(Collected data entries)
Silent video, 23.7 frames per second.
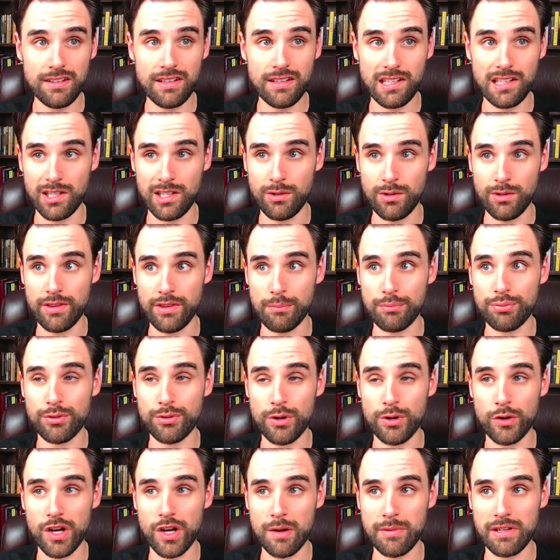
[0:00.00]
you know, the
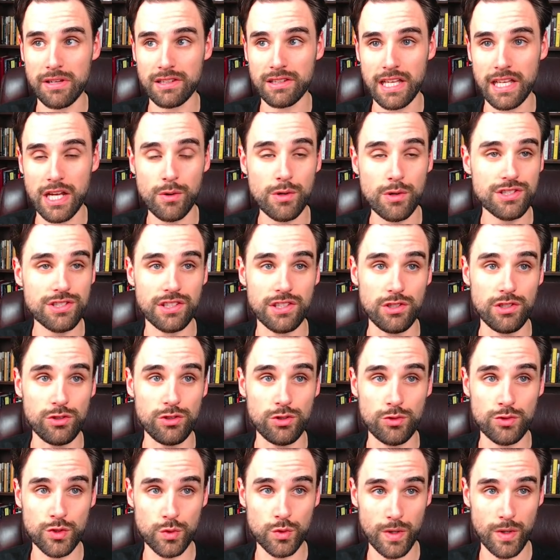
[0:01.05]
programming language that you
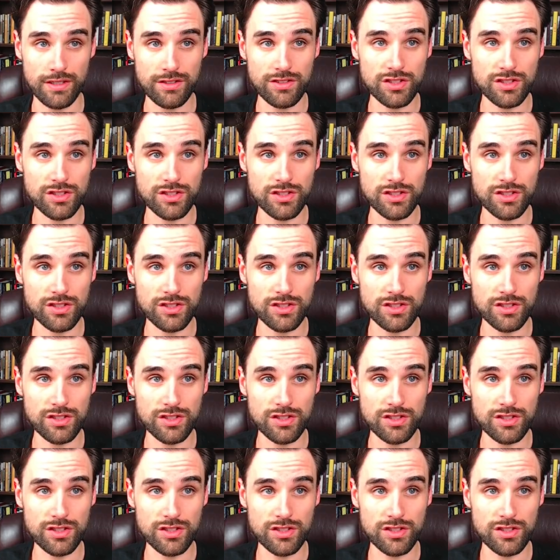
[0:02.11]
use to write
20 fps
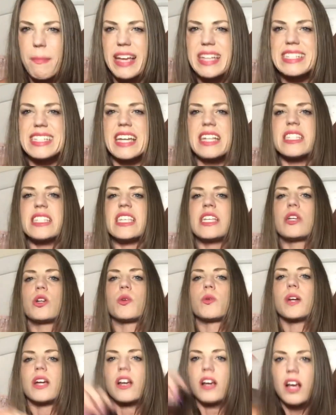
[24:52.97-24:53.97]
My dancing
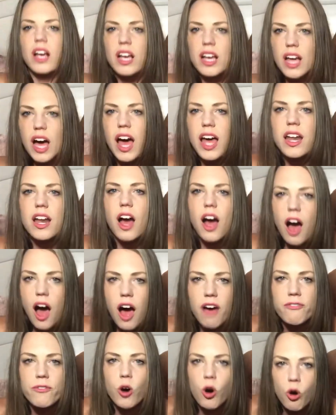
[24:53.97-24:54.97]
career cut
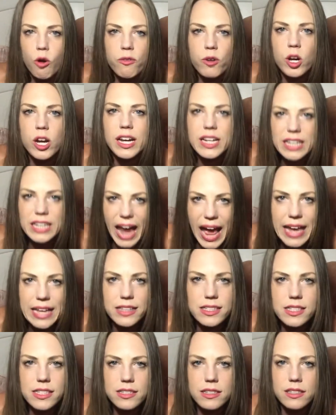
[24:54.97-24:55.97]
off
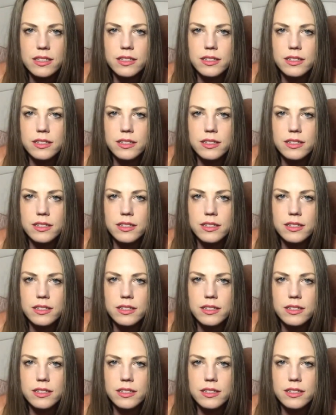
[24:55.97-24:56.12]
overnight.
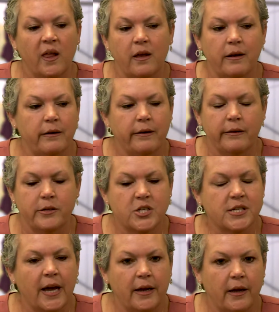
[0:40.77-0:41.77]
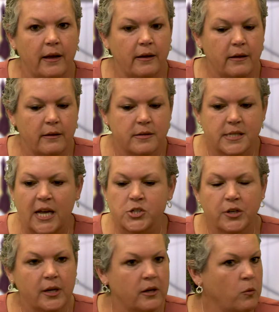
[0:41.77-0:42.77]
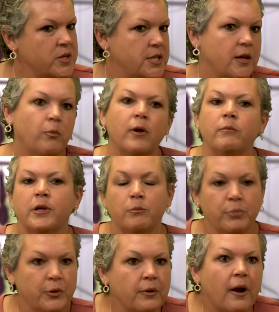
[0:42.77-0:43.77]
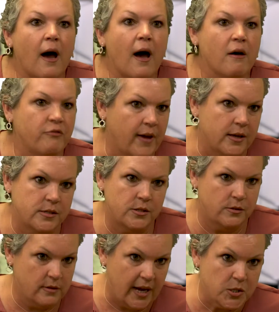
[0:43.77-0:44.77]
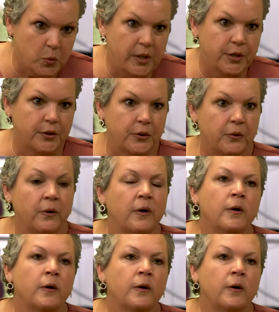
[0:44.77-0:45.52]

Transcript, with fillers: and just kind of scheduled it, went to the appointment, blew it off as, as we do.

- What you need to do:
Please reproduce the records above exactly, omitting every picture.

- Problem solution:
Silent video, 23.7 frames per second.
[0:00.00]
you know, the
[0:01.05]
programming language that you
[0:02.11]
use to write
20 fps
[24:52.97-24:53.97]
My dancing
[24:53.97-24:54.97]
career cut
[24:54.97-24:55.97]
off
[24:55.97-24:56.12]
overnight.
[0:40.77-0:41.77]
[0:41.77-0:42.77]
[0:42.77-0:43.77]
[0:43.77-0:44.77]
[0:44.77-0:45.52]

Transcript, with fillers: and just kind of scheduled it, went to the appointment, blew it off as, as we do.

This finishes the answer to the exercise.